November 17th, 2015 2 comments

Soon after Google and various partners announced Rockchip RK3288-C based Chromebooks in March of this year, Asus teased us with a Chrome OS stick called Chromebit to sell for less than $100, and also based on Rockchip RK3288 processor. After a few months wait, the company has now launched Chromebit CS10 for just $85.

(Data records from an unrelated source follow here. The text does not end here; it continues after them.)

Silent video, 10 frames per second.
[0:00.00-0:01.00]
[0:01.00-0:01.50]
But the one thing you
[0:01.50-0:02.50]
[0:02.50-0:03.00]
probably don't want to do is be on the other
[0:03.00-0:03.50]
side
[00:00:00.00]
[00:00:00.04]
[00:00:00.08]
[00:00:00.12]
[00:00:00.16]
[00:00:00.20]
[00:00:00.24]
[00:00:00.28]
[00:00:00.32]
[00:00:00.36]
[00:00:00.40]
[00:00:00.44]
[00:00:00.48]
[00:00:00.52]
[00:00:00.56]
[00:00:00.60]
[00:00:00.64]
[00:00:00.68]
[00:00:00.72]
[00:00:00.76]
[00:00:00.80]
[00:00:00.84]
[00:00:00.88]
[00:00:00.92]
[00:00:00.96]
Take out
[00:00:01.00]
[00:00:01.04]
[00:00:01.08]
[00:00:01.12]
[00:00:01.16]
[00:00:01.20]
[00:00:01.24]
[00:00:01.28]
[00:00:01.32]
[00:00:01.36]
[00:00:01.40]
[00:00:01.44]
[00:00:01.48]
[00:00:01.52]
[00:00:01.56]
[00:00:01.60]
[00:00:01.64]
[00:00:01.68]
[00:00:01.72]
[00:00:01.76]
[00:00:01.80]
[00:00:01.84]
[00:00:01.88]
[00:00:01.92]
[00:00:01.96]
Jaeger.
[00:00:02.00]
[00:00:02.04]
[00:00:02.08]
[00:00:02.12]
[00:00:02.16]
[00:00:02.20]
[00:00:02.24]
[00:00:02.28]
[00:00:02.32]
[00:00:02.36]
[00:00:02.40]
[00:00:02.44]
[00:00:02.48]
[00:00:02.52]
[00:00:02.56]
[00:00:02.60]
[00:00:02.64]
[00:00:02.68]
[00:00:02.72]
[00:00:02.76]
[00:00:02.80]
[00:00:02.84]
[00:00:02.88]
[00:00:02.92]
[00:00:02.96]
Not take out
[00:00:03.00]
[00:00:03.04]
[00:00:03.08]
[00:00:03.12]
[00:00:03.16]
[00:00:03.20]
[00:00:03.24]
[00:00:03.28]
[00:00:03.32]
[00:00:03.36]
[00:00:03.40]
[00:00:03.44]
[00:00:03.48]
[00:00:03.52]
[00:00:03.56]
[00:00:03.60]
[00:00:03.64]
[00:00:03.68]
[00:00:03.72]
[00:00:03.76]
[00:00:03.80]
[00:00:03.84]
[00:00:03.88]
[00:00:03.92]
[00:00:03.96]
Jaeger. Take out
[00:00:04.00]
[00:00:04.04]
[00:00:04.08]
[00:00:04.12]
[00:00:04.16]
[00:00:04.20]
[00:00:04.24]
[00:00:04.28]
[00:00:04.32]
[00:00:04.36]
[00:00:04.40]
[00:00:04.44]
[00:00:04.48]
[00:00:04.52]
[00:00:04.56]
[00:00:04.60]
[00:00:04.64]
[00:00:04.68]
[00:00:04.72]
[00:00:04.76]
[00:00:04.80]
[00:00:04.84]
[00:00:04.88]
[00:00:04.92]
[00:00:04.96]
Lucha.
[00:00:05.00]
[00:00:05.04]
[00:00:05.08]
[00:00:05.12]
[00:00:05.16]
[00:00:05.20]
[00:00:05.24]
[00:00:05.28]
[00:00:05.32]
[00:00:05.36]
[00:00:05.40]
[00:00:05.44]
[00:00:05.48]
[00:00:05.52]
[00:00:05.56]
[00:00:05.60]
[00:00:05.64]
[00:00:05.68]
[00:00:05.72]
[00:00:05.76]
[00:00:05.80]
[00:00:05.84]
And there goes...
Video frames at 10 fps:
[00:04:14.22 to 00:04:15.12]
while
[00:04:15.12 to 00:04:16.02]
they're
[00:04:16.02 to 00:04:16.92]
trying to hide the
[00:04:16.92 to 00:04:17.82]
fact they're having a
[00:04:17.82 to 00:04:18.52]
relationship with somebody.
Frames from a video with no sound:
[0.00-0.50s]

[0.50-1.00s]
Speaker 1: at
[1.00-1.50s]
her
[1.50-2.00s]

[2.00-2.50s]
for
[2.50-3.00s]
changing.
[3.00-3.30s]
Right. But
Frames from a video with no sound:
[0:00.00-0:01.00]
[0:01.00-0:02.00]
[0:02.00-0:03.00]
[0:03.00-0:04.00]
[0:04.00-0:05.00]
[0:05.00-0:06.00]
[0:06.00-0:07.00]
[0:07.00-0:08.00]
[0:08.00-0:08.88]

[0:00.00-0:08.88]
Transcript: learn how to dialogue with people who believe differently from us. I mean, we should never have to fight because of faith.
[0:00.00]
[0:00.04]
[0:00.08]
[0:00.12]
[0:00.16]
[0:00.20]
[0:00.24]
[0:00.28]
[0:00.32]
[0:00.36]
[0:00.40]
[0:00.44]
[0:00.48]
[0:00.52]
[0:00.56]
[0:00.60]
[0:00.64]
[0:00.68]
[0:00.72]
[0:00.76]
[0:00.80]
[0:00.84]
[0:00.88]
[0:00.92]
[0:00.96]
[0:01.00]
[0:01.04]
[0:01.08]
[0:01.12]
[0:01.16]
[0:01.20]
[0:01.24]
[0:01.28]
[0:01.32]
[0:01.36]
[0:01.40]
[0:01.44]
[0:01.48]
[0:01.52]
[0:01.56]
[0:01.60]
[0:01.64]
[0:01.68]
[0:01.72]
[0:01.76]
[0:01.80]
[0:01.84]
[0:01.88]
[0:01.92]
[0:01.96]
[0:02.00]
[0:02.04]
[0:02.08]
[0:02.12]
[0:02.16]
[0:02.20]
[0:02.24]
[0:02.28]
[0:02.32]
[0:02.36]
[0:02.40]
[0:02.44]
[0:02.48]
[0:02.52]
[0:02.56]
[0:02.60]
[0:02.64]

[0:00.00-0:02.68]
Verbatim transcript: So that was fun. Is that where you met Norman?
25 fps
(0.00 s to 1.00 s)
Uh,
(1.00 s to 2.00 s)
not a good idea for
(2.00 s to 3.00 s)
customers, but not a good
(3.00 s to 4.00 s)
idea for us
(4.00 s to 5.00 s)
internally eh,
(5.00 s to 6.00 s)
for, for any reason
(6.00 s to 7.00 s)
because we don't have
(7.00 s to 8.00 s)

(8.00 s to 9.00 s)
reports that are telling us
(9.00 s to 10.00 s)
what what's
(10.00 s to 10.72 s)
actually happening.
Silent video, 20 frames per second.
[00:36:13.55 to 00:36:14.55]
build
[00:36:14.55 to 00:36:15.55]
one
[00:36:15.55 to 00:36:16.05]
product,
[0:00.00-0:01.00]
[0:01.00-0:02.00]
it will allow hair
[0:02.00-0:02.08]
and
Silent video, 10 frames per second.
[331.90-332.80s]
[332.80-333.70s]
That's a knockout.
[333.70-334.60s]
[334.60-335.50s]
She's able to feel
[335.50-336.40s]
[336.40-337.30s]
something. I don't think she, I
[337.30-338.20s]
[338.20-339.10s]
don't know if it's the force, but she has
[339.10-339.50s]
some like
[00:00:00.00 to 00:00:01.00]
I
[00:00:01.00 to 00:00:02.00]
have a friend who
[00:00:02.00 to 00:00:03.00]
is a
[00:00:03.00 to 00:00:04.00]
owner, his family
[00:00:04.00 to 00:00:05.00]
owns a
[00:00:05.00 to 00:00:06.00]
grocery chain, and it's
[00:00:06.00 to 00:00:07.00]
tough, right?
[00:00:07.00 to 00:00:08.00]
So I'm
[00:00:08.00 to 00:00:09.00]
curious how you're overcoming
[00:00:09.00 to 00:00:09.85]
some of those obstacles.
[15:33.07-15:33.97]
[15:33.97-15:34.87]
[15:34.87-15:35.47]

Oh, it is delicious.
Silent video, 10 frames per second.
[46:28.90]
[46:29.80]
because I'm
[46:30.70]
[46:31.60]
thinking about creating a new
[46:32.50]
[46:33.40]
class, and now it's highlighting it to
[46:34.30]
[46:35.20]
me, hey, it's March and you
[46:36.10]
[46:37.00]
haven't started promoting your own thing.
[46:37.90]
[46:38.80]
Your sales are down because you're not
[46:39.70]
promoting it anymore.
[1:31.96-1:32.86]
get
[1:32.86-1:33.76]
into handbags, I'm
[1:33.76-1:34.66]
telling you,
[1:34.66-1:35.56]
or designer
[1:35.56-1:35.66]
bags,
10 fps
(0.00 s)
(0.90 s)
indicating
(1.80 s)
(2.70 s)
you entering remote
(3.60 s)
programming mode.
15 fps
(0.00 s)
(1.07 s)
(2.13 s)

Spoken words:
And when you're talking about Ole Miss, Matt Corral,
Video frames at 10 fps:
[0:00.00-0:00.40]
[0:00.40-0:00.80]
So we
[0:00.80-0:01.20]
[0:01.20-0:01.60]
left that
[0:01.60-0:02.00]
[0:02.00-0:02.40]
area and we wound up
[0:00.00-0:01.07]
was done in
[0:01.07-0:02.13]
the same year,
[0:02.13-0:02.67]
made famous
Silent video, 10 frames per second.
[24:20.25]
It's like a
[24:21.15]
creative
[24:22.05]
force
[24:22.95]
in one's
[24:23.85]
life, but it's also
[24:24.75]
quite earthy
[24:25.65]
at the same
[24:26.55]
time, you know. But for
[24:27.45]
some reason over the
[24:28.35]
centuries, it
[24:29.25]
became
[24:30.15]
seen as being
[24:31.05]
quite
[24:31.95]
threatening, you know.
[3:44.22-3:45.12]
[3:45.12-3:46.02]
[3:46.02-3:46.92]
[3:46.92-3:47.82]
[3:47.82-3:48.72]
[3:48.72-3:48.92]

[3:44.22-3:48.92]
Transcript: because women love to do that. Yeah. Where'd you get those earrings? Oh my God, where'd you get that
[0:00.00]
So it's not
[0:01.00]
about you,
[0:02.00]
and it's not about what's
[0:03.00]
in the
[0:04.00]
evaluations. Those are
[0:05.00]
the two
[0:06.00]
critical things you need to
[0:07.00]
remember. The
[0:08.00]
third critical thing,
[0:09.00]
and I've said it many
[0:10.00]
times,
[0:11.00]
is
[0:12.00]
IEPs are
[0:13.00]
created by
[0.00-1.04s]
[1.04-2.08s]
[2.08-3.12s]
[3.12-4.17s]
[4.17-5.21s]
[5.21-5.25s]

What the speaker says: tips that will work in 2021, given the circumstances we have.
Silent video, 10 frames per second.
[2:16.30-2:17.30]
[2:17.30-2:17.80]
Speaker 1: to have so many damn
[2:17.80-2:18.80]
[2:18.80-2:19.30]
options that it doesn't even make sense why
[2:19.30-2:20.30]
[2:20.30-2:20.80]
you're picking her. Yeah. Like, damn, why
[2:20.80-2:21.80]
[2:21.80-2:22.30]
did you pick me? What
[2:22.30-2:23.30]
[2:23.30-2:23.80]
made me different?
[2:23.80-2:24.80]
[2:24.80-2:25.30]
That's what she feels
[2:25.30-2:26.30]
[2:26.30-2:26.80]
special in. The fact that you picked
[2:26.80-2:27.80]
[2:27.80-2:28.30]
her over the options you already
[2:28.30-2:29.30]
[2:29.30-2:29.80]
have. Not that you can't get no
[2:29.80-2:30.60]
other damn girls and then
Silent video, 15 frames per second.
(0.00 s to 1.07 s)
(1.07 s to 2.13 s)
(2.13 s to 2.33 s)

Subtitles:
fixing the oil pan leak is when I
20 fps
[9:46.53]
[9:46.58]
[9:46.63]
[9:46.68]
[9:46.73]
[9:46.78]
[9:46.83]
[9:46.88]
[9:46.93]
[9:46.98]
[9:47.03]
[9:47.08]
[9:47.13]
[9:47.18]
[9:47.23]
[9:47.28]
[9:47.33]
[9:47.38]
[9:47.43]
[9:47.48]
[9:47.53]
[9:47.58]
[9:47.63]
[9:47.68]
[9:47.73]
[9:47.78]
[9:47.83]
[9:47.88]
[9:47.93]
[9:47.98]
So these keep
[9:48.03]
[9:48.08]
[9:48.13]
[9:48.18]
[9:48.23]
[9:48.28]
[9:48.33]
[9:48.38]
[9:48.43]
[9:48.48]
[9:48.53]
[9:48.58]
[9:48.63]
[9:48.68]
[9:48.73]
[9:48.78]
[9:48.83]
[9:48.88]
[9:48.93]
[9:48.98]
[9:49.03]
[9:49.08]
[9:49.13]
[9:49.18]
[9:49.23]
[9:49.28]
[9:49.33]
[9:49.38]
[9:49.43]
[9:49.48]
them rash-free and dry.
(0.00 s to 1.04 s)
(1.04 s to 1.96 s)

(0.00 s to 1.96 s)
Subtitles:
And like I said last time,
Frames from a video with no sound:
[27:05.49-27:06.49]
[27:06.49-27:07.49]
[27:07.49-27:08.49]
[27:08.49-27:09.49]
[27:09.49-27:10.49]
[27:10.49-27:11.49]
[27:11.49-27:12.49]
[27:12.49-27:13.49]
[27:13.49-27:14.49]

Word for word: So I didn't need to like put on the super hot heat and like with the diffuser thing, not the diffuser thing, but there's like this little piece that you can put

Chromebit_CS10Chromebit CS10 have basically stayed the same:

  • SoC – Rockchip RK3288-C quad core Cortex A17 processor with ARM Mali-T764 GPU.
  • System Memory – 2 GB DDR3L
  • Storage – 16 GB eMMC
  • Video Output – HDMI
  • Connectivity – Dual band Wi-Fi 802.11 2×2 (MIMO) a/b/g/n/ac, Bluetooth 4.0
  • USB – 1x USB 2.0 host port, 1x micro USB OTG port
  • Power – 5V via micro USB port
  • Dimensions – 123 x 31 x 17 mm
  • Weight – 75 grams

The Chrome OS stick is fanless, but the company warns to use it with “reasonable ambient airflow and temperatures under 35°C”, or “the Chromebit will shut down automatically to prevent overheating”.

Chromebit_accessoriesIt will ship ship with a power adapter, a short HDMI cable, four hook-and-loop stickers, as well as a quick start guide and a warranty card.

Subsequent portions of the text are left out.